Task to carry out | Keep the wording of each record exactly the same when you repeat it, and leave out pictures.

Given data |
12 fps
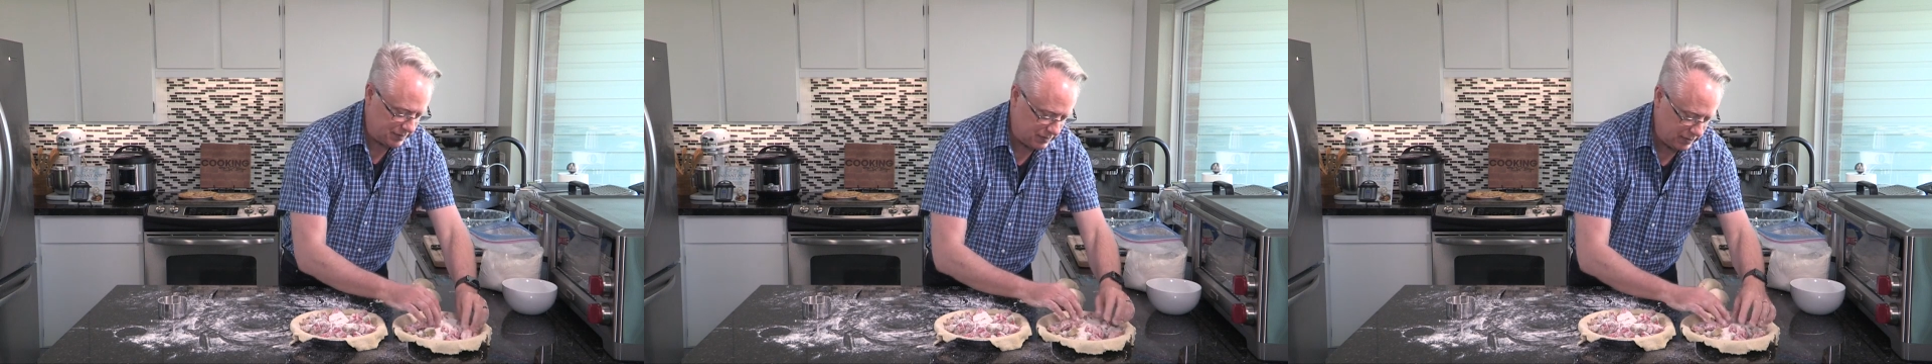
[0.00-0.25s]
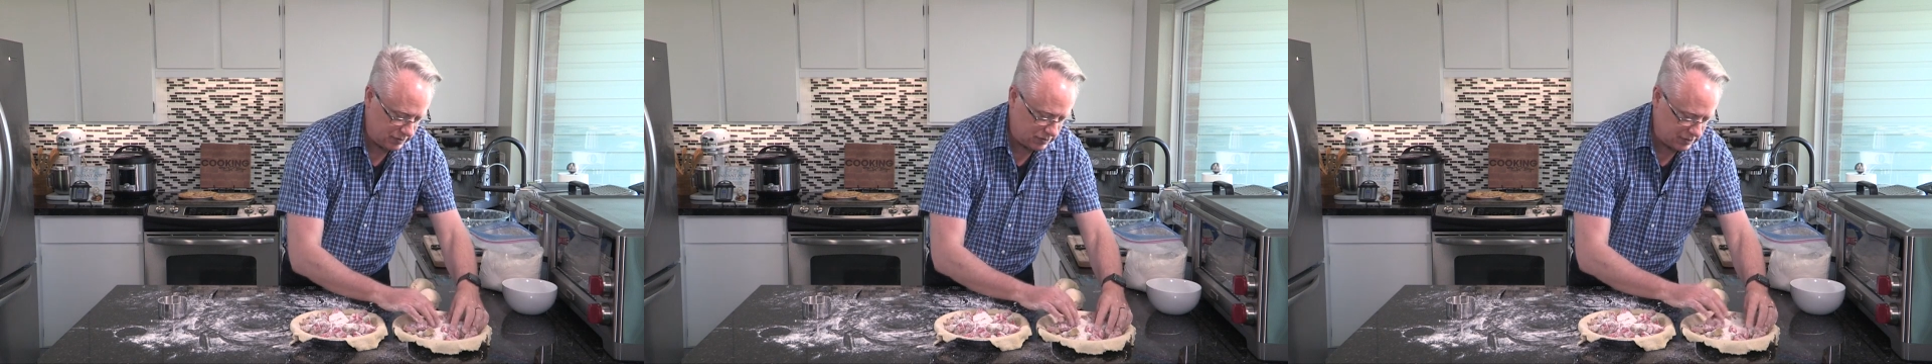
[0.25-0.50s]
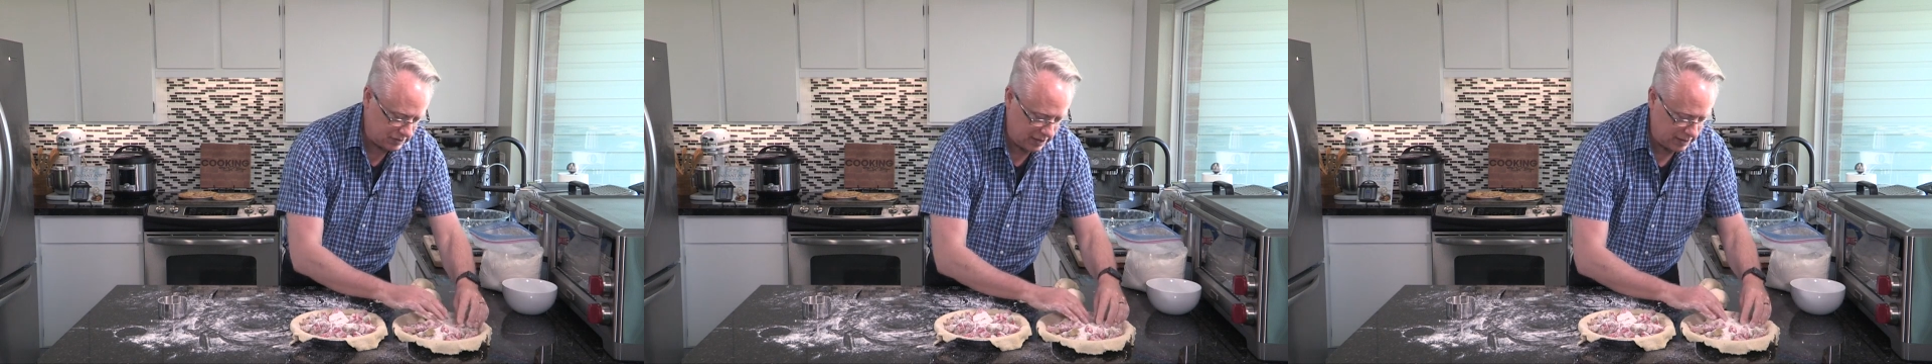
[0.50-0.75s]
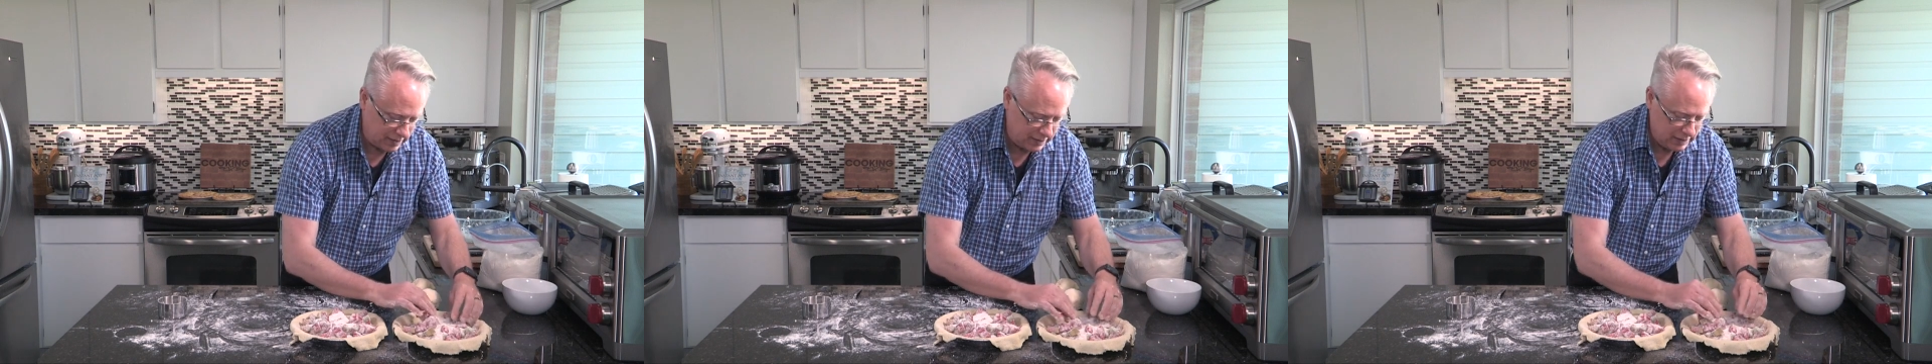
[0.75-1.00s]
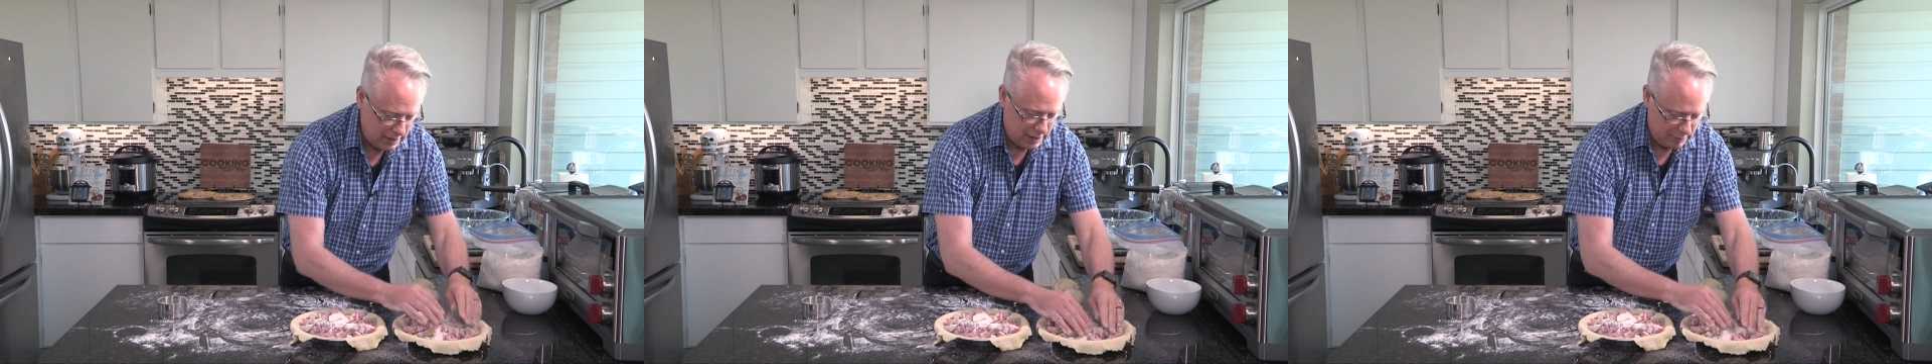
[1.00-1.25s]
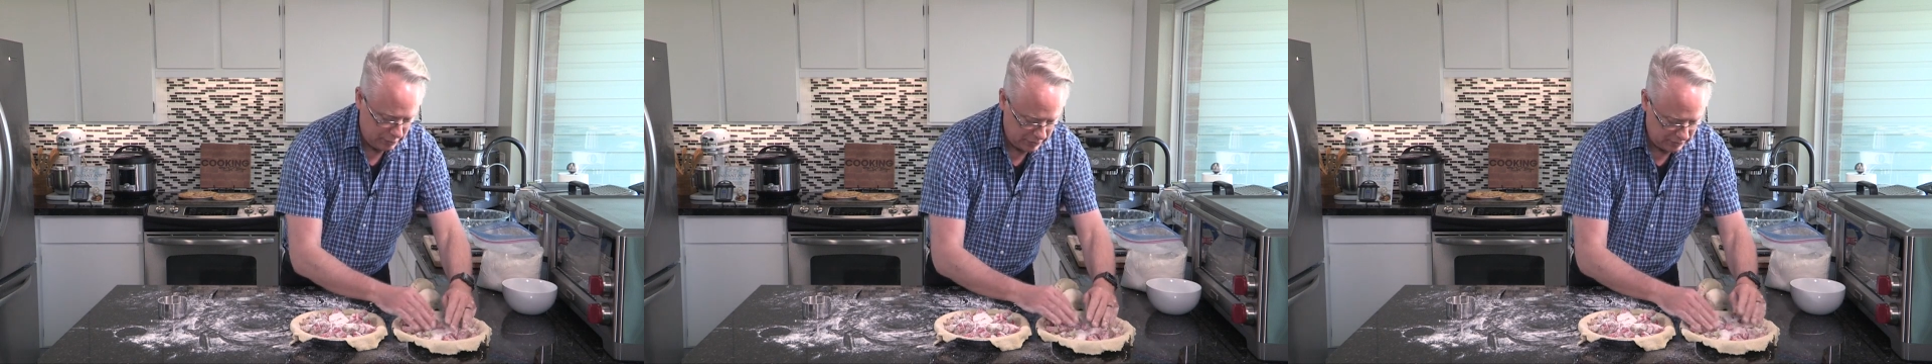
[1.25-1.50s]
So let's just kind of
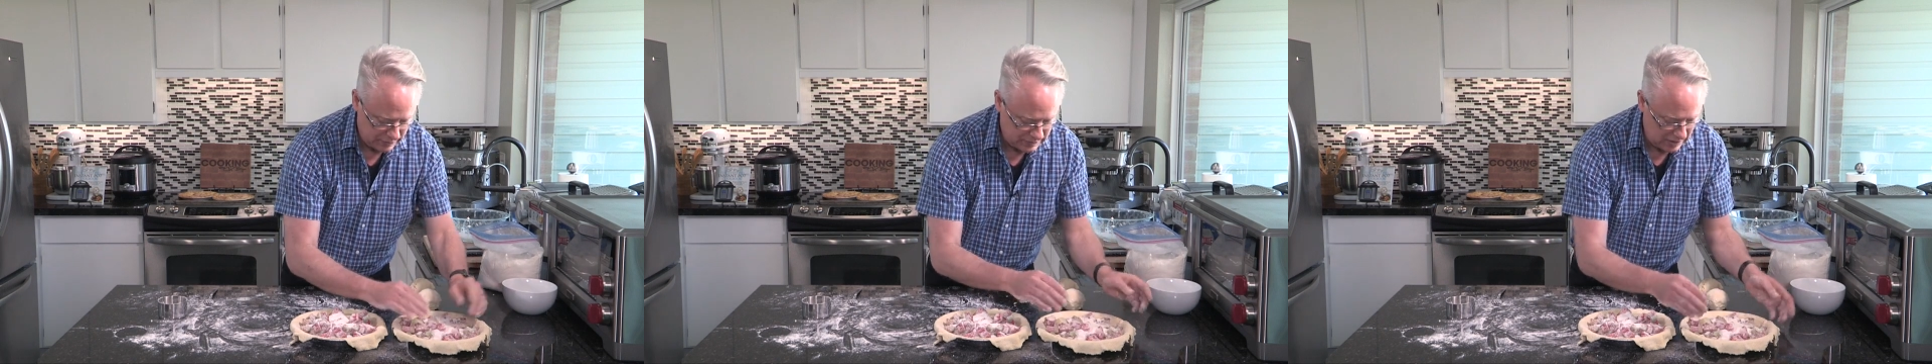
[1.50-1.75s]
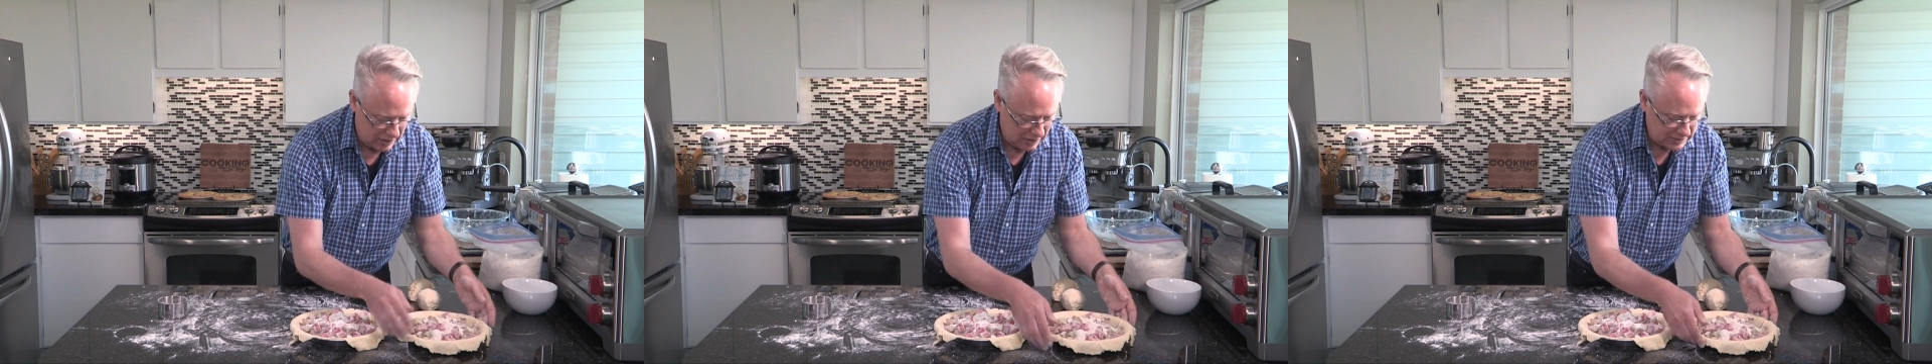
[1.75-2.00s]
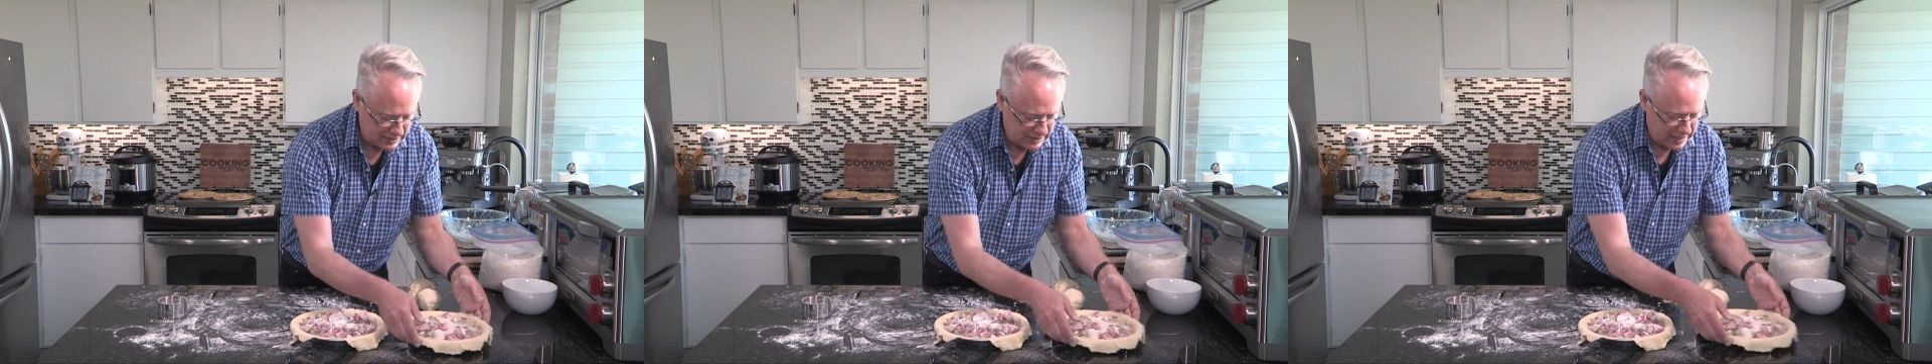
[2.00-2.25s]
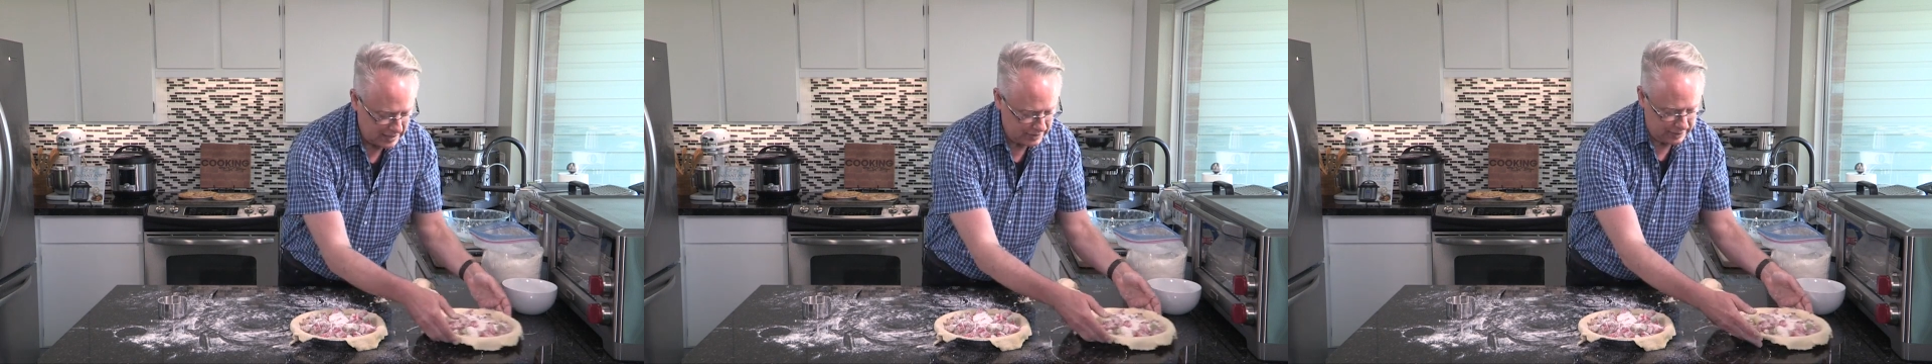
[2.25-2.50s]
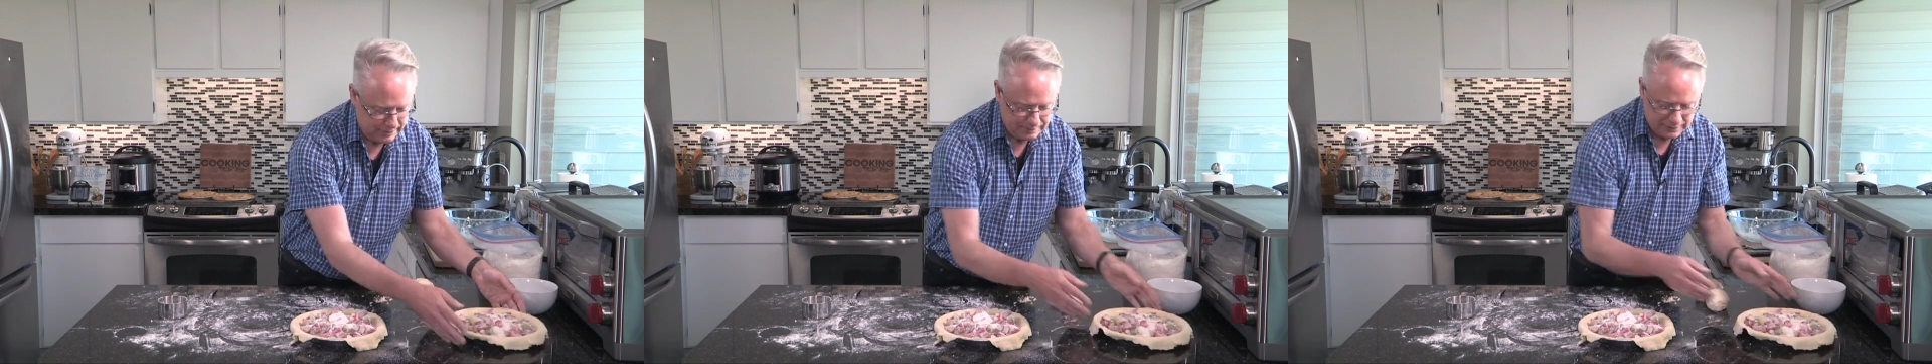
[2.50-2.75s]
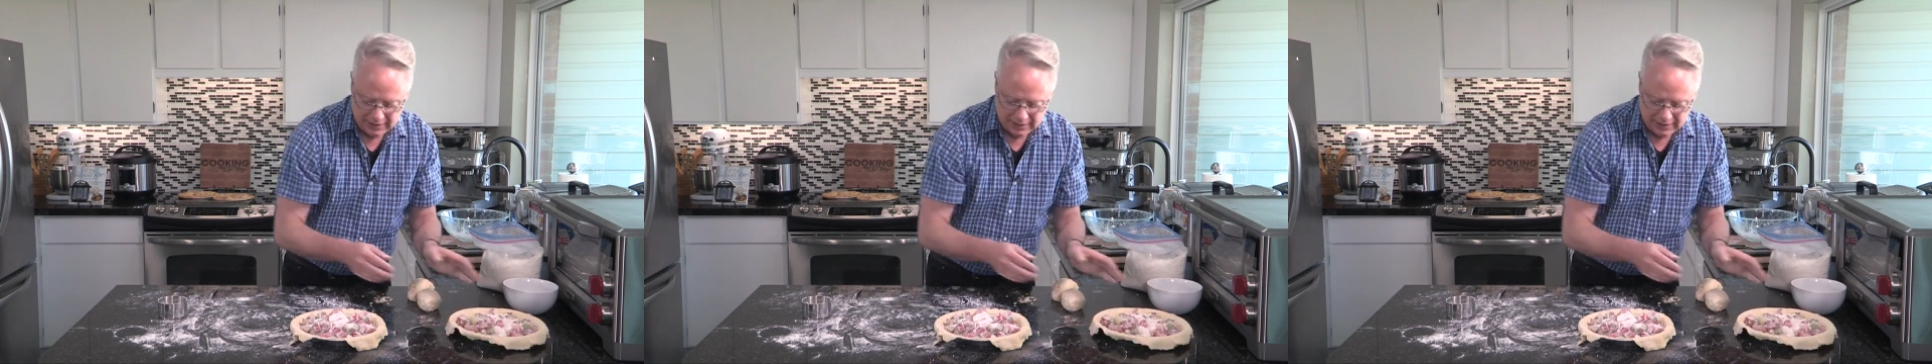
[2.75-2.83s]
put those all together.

Task solution |
12 fps
[0.00-0.25s]
[0.25-0.50s]
[0.50-0.75s]
[0.75-1.00s]
[1.00-1.25s]
[1.25-1.50s]
So let's just kind of
[1.50-1.75s]
[1.75-2.00s]
[2.00-2.25s]
[2.25-2.50s]
[2.50-2.75s]
[2.75-2.83s]
put those all together.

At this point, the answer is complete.